Items from a dataset:
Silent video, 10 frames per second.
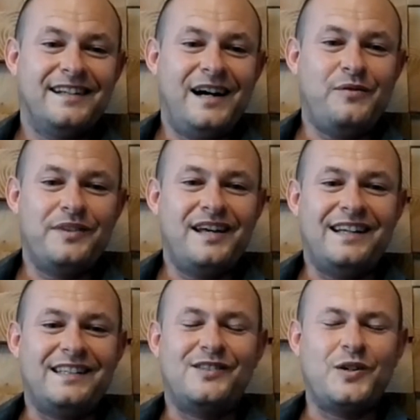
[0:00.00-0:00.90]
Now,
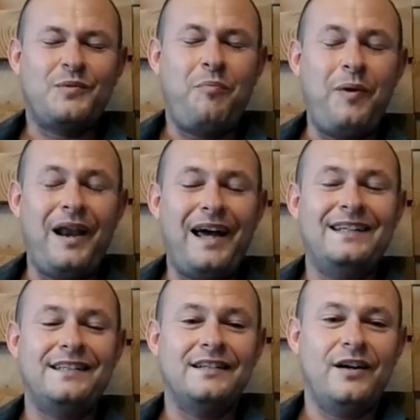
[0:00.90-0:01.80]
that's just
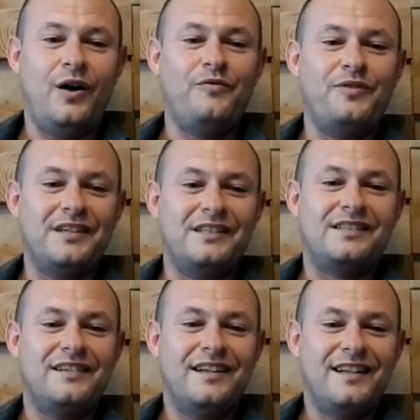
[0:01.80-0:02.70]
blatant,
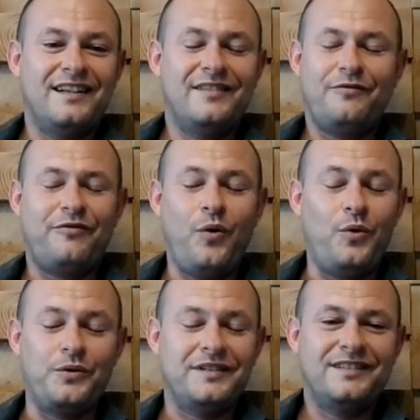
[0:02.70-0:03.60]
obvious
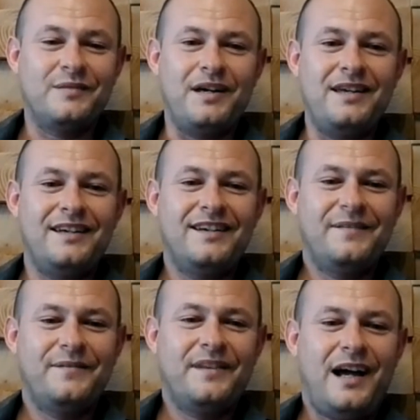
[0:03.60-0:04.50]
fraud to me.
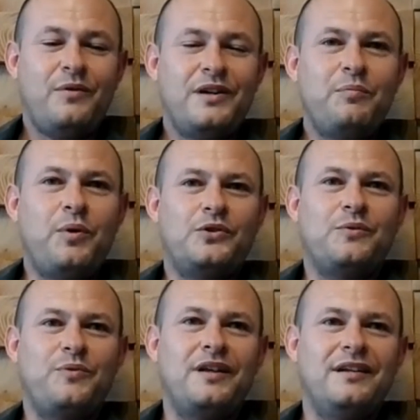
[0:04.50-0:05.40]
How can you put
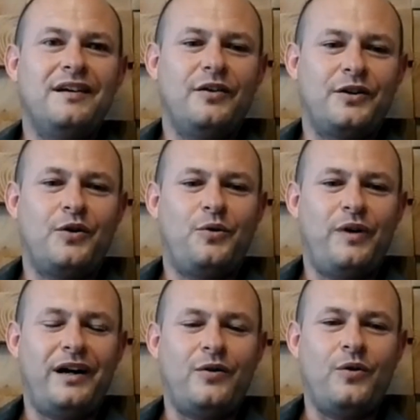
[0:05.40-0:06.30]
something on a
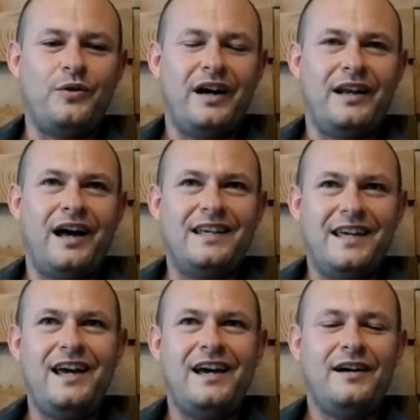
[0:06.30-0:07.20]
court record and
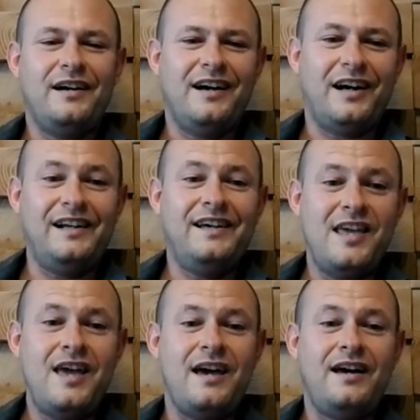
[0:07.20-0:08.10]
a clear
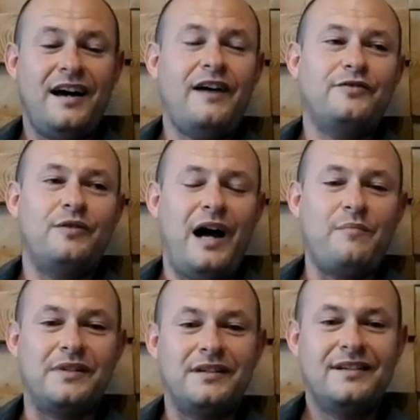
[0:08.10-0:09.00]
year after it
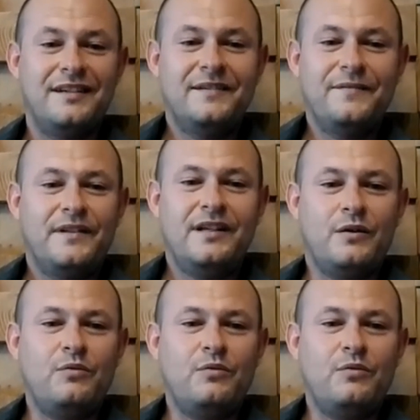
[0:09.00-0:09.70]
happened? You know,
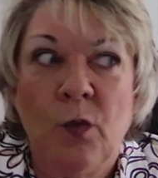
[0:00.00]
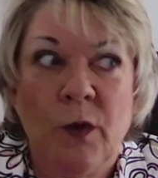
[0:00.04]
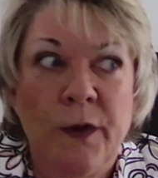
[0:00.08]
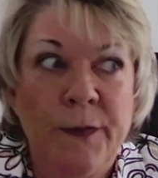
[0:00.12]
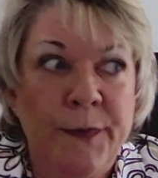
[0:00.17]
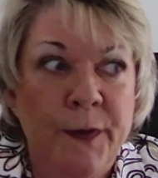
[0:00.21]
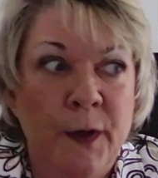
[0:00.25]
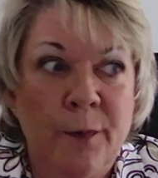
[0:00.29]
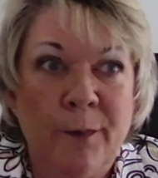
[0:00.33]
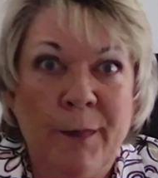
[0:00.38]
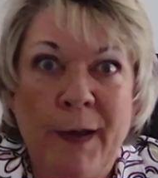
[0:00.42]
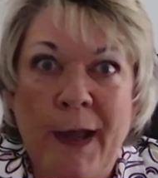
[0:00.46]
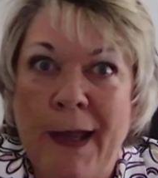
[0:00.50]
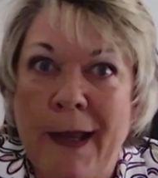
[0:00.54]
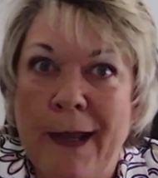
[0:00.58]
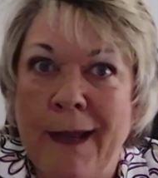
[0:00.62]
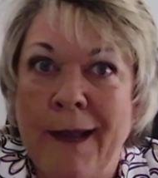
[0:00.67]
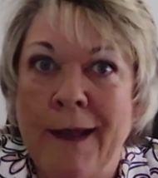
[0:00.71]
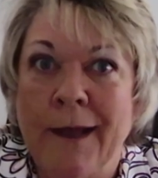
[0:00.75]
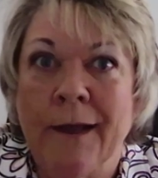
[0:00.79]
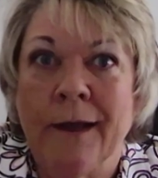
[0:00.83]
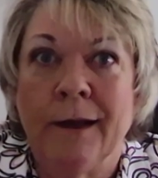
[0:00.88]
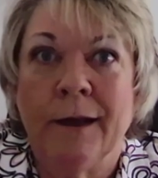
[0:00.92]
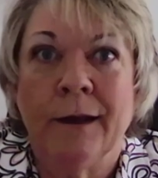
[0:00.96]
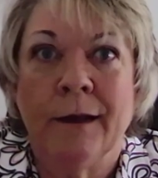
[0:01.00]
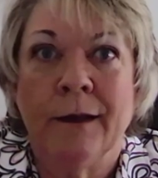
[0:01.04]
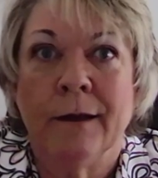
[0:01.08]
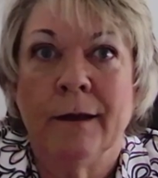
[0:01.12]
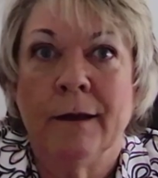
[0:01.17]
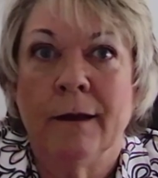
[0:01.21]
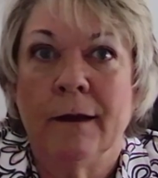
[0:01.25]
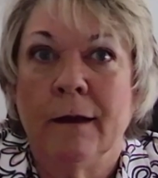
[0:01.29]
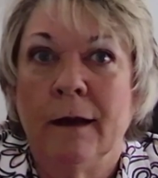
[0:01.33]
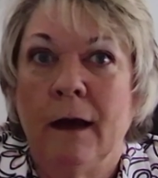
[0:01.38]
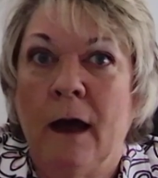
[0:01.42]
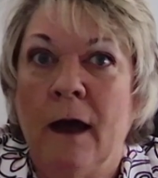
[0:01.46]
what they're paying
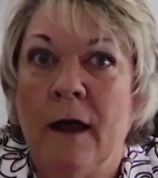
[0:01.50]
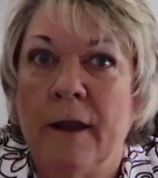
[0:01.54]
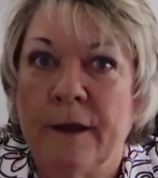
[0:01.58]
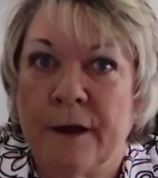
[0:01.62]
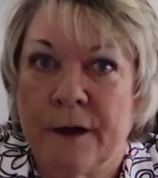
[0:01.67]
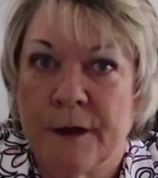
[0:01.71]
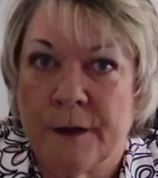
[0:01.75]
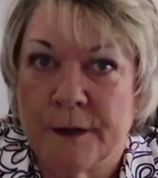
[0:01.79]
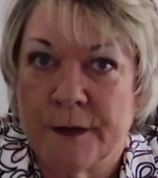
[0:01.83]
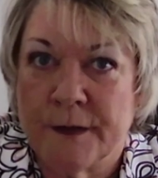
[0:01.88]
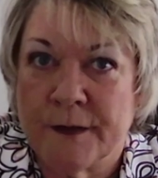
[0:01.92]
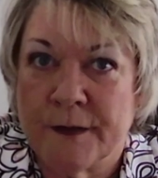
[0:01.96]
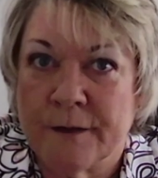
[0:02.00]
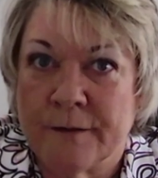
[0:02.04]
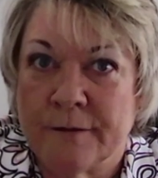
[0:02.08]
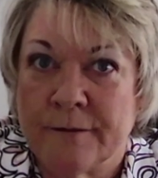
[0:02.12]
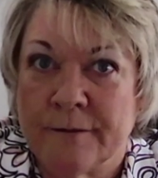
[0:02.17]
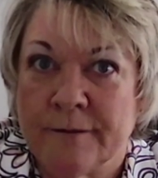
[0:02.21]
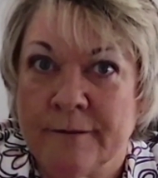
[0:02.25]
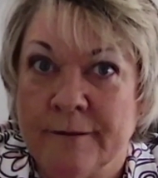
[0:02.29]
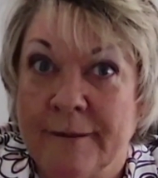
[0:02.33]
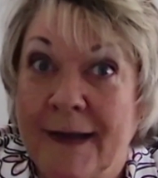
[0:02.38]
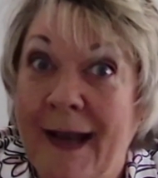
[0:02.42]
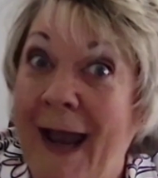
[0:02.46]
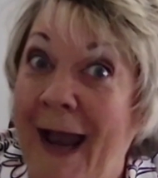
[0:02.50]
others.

> _EXERCISE REQUIREMENTS_: Make an exact copy of the records above, with the pictures left out.

> _EXPECTED OUTPUT_:
Silent video, 10 frames per second.
[0:00.00-0:00.90]
Now,
[0:00.90-0:01.80]
that's just
[0:01.80-0:02.70]
blatant,
[0:02.70-0:03.60]
obvious
[0:03.60-0:04.50]
fraud to me.
[0:04.50-0:05.40]
How can you put
[0:05.40-0:06.30]
something on a
[0:06.30-0:07.20]
court record and
[0:07.20-0:08.10]
a clear
[0:08.10-0:09.00]
year after it
[0:09.00-0:09.70]
happened? You know,
[0:00.00]
[0:00.04]
[0:00.08]
[0:00.12]
[0:00.17]
[0:00.21]
[0:00.25]
[0:00.29]
[0:00.33]
[0:00.38]
[0:00.42]
[0:00.46]
[0:00.50]
[0:00.54]
[0:00.58]
[0:00.62]
[0:00.67]
[0:00.71]
[0:00.75]
[0:00.79]
[0:00.83]
[0:00.88]
[0:00.92]
[0:00.96]
[0:01.00]
[0:01.04]
[0:01.08]
[0:01.12]
[0:01.17]
[0:01.21]
[0:01.25]
[0:01.29]
[0:01.33]
[0:01.38]
[0:01.42]
[0:01.46]
what they're paying
[0:01.50]
[0:01.54]
[0:01.58]
[0:01.62]
[0:01.67]
[0:01.71]
[0:01.75]
[0:01.79]
[0:01.83]
[0:01.88]
[0:01.92]
[0:01.96]
[0:02.00]
[0:02.04]
[0:02.08]
[0:02.12]
[0:02.17]
[0:02.21]
[0:02.25]
[0:02.29]
[0:02.33]
[0:02.38]
[0:02.42]
[0:02.46]
[0:02.50]
others.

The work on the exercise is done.